Goal of the exercise: With images excluded, write out each entry below exactly as given.

Exercise inputs:
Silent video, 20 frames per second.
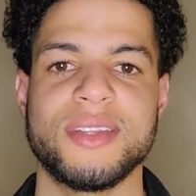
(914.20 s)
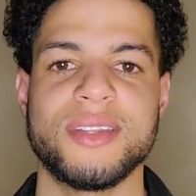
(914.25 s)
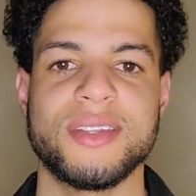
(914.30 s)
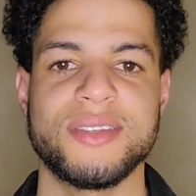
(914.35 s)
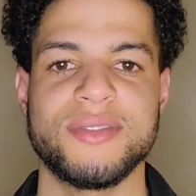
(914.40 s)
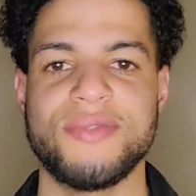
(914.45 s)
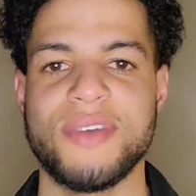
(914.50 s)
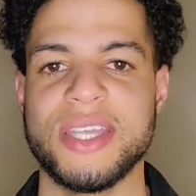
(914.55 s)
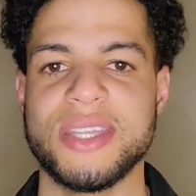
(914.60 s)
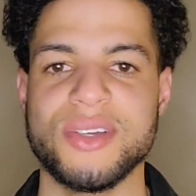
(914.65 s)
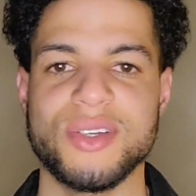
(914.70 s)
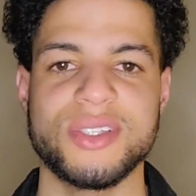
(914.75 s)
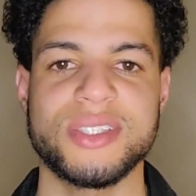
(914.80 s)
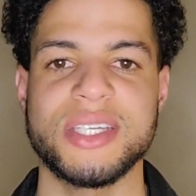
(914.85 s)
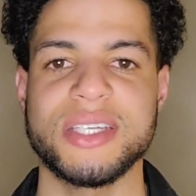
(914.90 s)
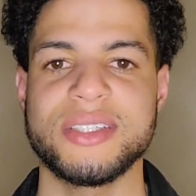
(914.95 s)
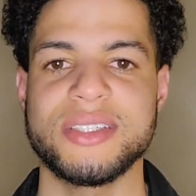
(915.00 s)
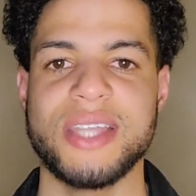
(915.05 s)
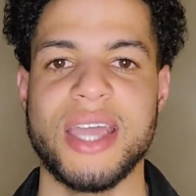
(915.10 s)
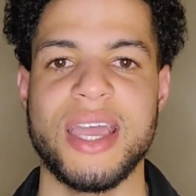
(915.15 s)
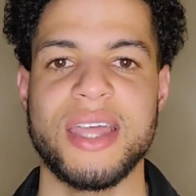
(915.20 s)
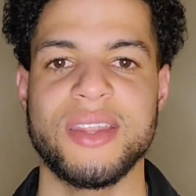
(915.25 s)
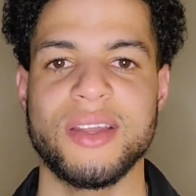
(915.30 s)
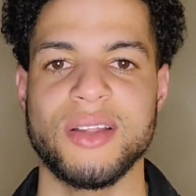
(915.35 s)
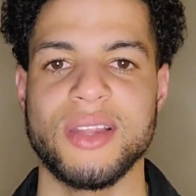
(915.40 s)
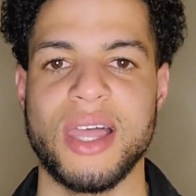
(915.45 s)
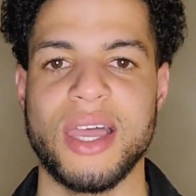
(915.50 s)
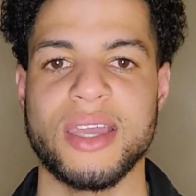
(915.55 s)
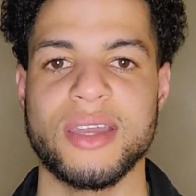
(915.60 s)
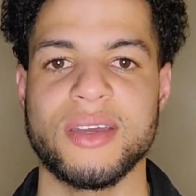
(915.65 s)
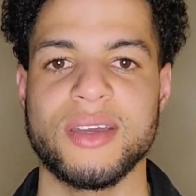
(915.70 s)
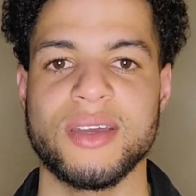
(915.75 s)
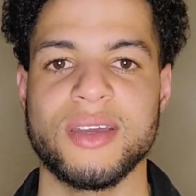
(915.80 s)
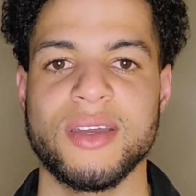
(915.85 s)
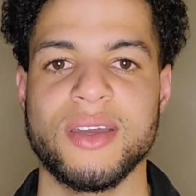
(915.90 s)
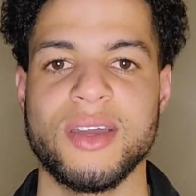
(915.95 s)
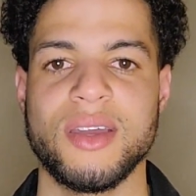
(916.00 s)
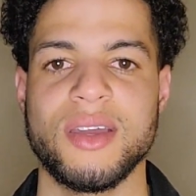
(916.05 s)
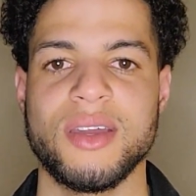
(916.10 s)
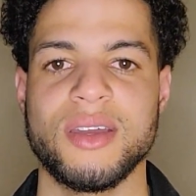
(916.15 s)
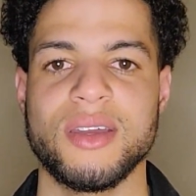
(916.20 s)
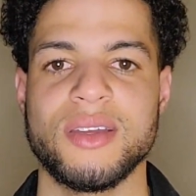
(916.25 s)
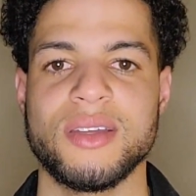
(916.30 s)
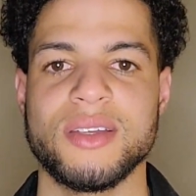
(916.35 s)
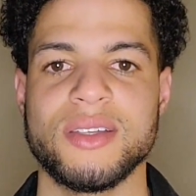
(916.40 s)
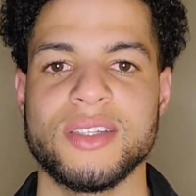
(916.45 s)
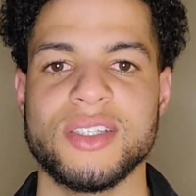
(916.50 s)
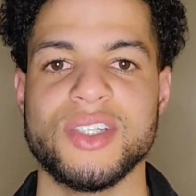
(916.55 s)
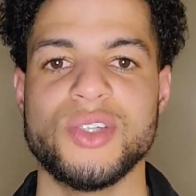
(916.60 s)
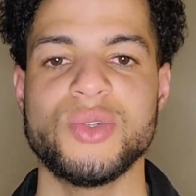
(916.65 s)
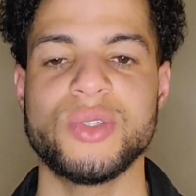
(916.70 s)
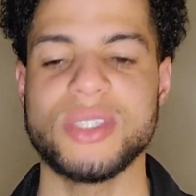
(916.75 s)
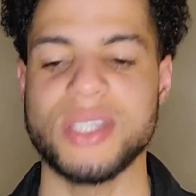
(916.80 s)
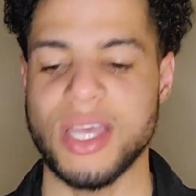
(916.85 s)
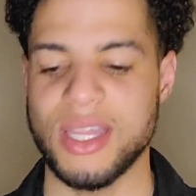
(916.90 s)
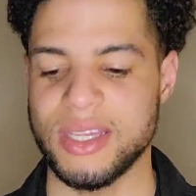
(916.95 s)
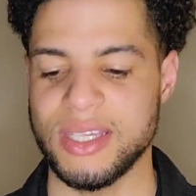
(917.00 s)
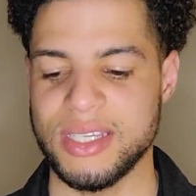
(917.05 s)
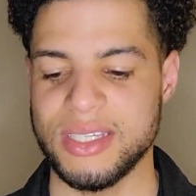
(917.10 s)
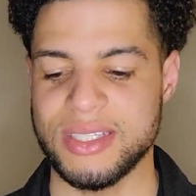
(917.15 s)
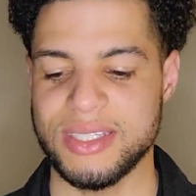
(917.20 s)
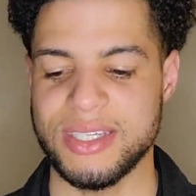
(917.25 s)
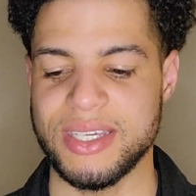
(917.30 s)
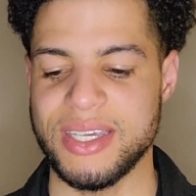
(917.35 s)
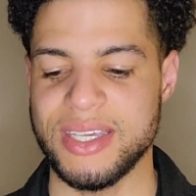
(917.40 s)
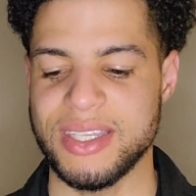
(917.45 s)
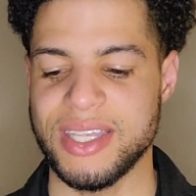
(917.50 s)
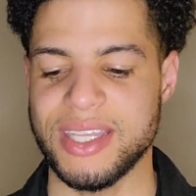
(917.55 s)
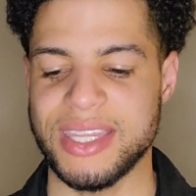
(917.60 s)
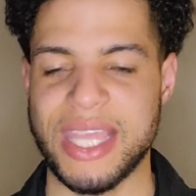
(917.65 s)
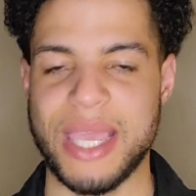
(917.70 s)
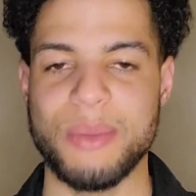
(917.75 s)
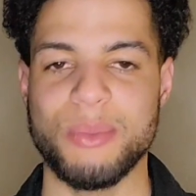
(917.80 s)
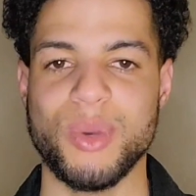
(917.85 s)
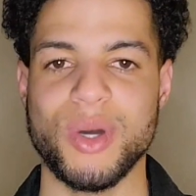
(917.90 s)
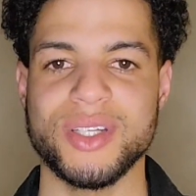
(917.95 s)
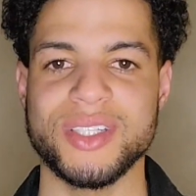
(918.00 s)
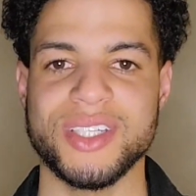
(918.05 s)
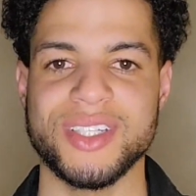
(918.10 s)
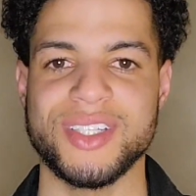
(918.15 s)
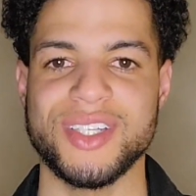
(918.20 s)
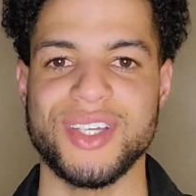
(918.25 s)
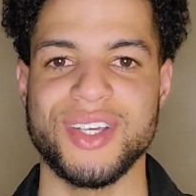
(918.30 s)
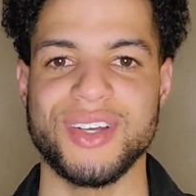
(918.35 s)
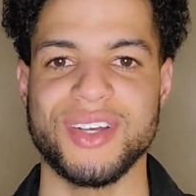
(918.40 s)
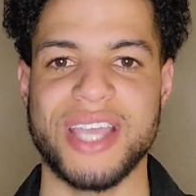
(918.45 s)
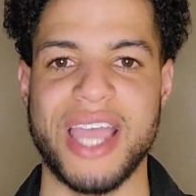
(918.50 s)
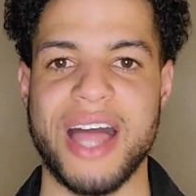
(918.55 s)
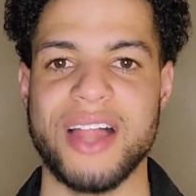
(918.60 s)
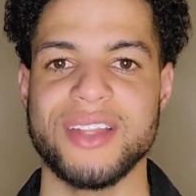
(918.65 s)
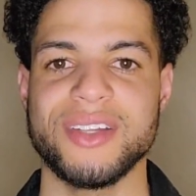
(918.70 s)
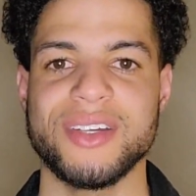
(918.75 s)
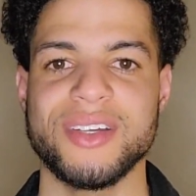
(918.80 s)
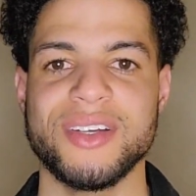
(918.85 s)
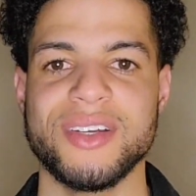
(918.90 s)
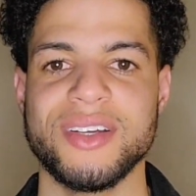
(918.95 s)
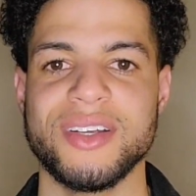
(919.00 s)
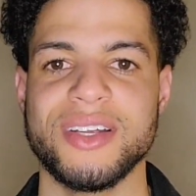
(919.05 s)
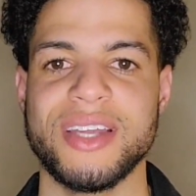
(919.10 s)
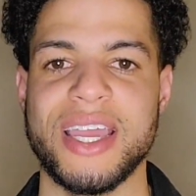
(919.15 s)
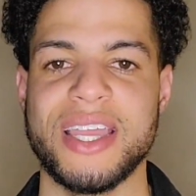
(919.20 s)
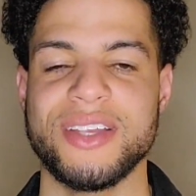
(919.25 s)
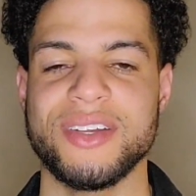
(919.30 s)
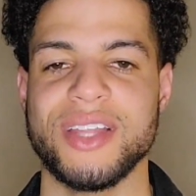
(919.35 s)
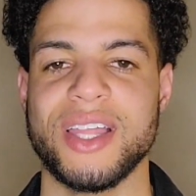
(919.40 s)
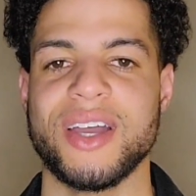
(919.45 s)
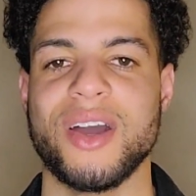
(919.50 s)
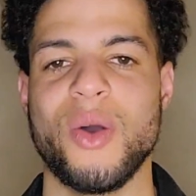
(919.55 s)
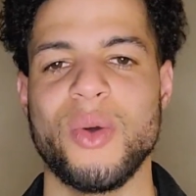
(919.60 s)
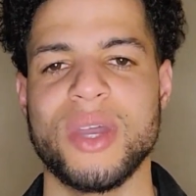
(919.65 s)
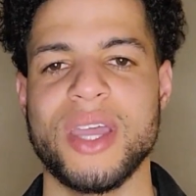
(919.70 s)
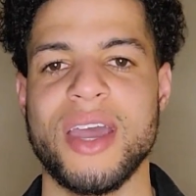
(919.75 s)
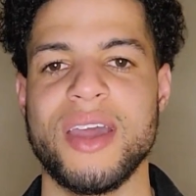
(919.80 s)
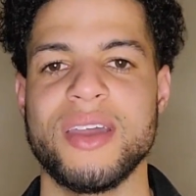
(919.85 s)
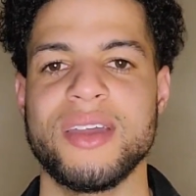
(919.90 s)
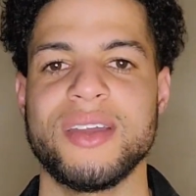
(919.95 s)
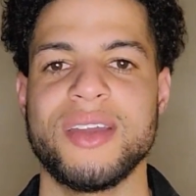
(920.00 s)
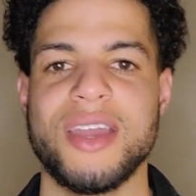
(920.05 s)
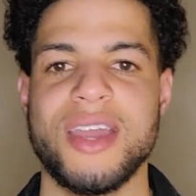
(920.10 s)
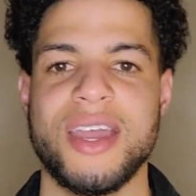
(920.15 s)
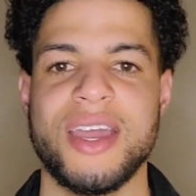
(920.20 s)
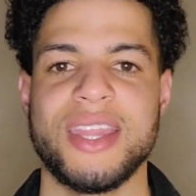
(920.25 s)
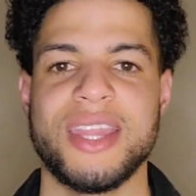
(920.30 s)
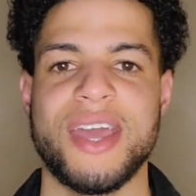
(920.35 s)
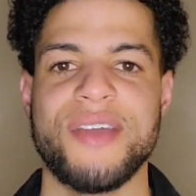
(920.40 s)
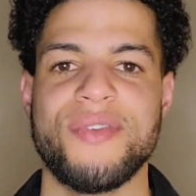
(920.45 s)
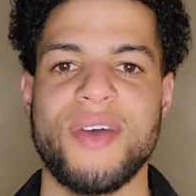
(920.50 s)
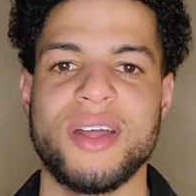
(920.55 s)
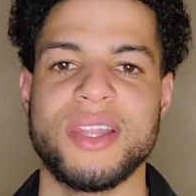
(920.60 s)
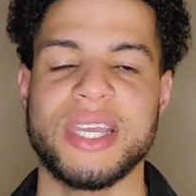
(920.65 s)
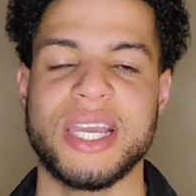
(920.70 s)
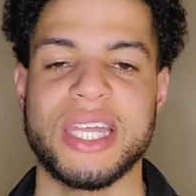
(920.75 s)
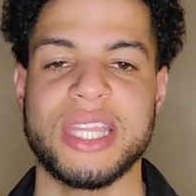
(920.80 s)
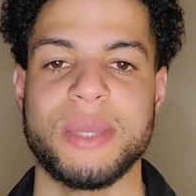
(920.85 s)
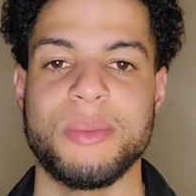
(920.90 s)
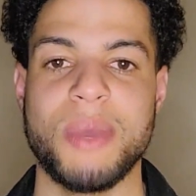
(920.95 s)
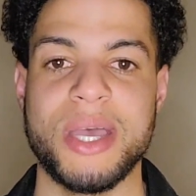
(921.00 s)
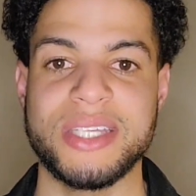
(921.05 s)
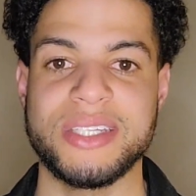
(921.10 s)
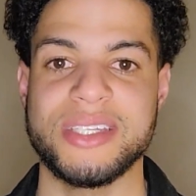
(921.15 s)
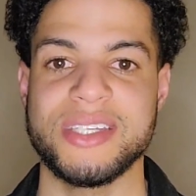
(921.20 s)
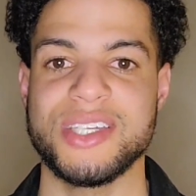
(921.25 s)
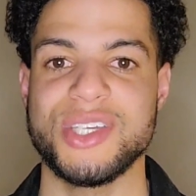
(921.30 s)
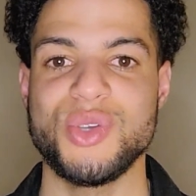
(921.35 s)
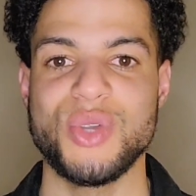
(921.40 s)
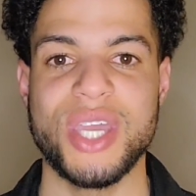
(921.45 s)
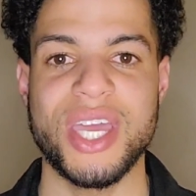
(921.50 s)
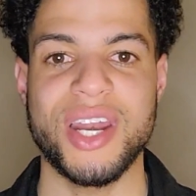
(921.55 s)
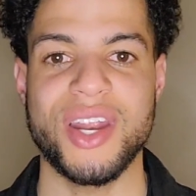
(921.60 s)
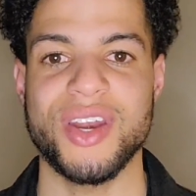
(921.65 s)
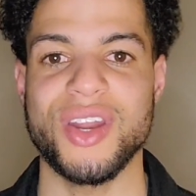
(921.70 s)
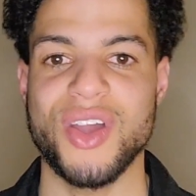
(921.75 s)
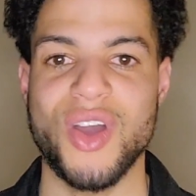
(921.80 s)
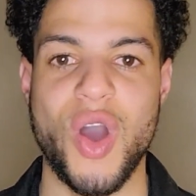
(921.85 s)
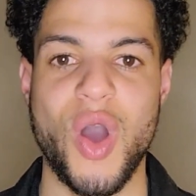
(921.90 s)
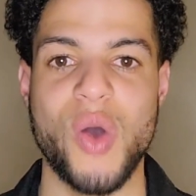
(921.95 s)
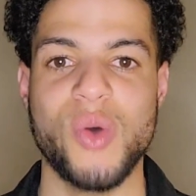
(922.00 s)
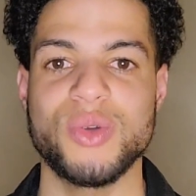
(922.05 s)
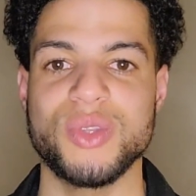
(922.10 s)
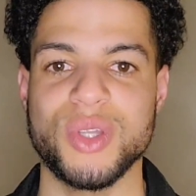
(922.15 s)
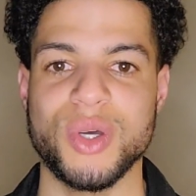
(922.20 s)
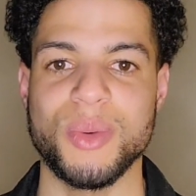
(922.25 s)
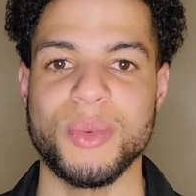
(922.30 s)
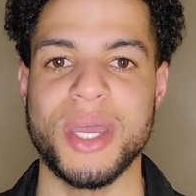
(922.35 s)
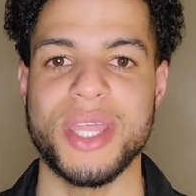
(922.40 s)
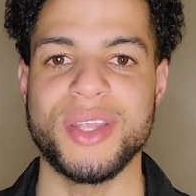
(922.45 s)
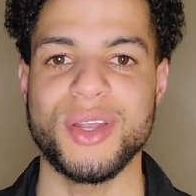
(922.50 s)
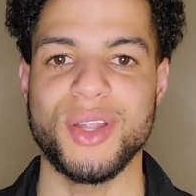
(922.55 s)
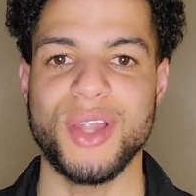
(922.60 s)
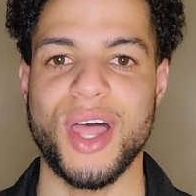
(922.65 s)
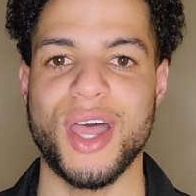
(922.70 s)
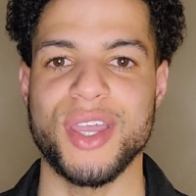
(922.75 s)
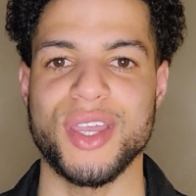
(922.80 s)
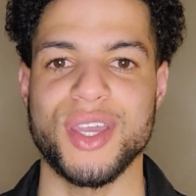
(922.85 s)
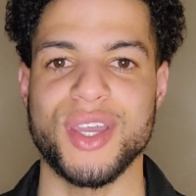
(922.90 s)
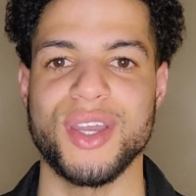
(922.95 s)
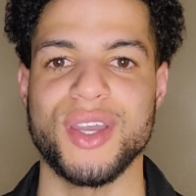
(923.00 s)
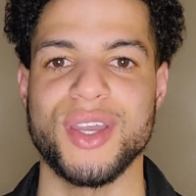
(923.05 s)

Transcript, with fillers: fifth or sixth day, they're like, you suddenly see that they booked into your calendar and you're like, okay, they finally got the message and you get on a call with them and they're like,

Solution to the exercise:
Silent video, 20 frames per second.
(914.20 s)
(914.25 s)
(914.30 s)
(914.35 s)
(914.40 s)
(914.45 s)
(914.50 s)
(914.55 s)
(914.60 s)
(914.65 s)
(914.70 s)
(914.75 s)
(914.80 s)
(914.85 s)
(914.90 s)
(914.95 s)
(915.00 s)
(915.05 s)
(915.10 s)
(915.15 s)
(915.20 s)
(915.25 s)
(915.30 s)
(915.35 s)
(915.40 s)
(915.45 s)
(915.50 s)
(915.55 s)
(915.60 s)
(915.65 s)
(915.70 s)
(915.75 s)
(915.80 s)
(915.85 s)
(915.90 s)
(915.95 s)
(916.00 s)
(916.05 s)
(916.10 s)
(916.15 s)
(916.20 s)
(916.25 s)
(916.30 s)
(916.35 s)
(916.40 s)
(916.45 s)
(916.50 s)
(916.55 s)
(916.60 s)
(916.65 s)
(916.70 s)
(916.75 s)
(916.80 s)
(916.85 s)
(916.90 s)
(916.95 s)
(917.00 s)
(917.05 s)
(917.10 s)
(917.15 s)
(917.20 s)
(917.25 s)
(917.30 s)
(917.35 s)
(917.40 s)
(917.45 s)
(917.50 s)
(917.55 s)
(917.60 s)
(917.65 s)
(917.70 s)
(917.75 s)
(917.80 s)
(917.85 s)
(917.90 s)
(917.95 s)
(918.00 s)
(918.05 s)
(918.10 s)
(918.15 s)
(918.20 s)
(918.25 s)
(918.30 s)
(918.35 s)
(918.40 s)
(918.45 s)
(918.50 s)
(918.55 s)
(918.60 s)
(918.65 s)
(918.70 s)
(918.75 s)
(918.80 s)
(918.85 s)
(918.90 s)
(918.95 s)
(919.00 s)
(919.05 s)
(919.10 s)
(919.15 s)
(919.20 s)
(919.25 s)
(919.30 s)
(919.35 s)
(919.40 s)
(919.45 s)
(919.50 s)
(919.55 s)
(919.60 s)
(919.65 s)
(919.70 s)
(919.75 s)
(919.80 s)
(919.85 s)
(919.90 s)
(919.95 s)
(920.00 s)
(920.05 s)
(920.10 s)
(920.15 s)
(920.20 s)
(920.25 s)
(920.30 s)
(920.35 s)
(920.40 s)
(920.45 s)
(920.50 s)
(920.55 s)
(920.60 s)
(920.65 s)
(920.70 s)
(920.75 s)
(920.80 s)
(920.85 s)
(920.90 s)
(920.95 s)
(921.00 s)
(921.05 s)
(921.10 s)
(921.15 s)
(921.20 s)
(921.25 s)
(921.30 s)
(921.35 s)
(921.40 s)
(921.45 s)
(921.50 s)
(921.55 s)
(921.60 s)
(921.65 s)
(921.70 s)
(921.75 s)
(921.80 s)
(921.85 s)
(921.90 s)
(921.95 s)
(922.00 s)
(922.05 s)
(922.10 s)
(922.15 s)
(922.20 s)
(922.25 s)
(922.30 s)
(922.35 s)
(922.40 s)
(922.45 s)
(922.50 s)
(922.55 s)
(922.60 s)
(922.65 s)
(922.70 s)
(922.75 s)
(922.80 s)
(922.85 s)
(922.90 s)
(922.95 s)
(923.00 s)
(923.05 s)

Transcript, with fillers: fifth or sixth day, they're like, you suddenly see that they booked into your calendar and you're like, okay, they finally got the message and you get on a call with them and they're like,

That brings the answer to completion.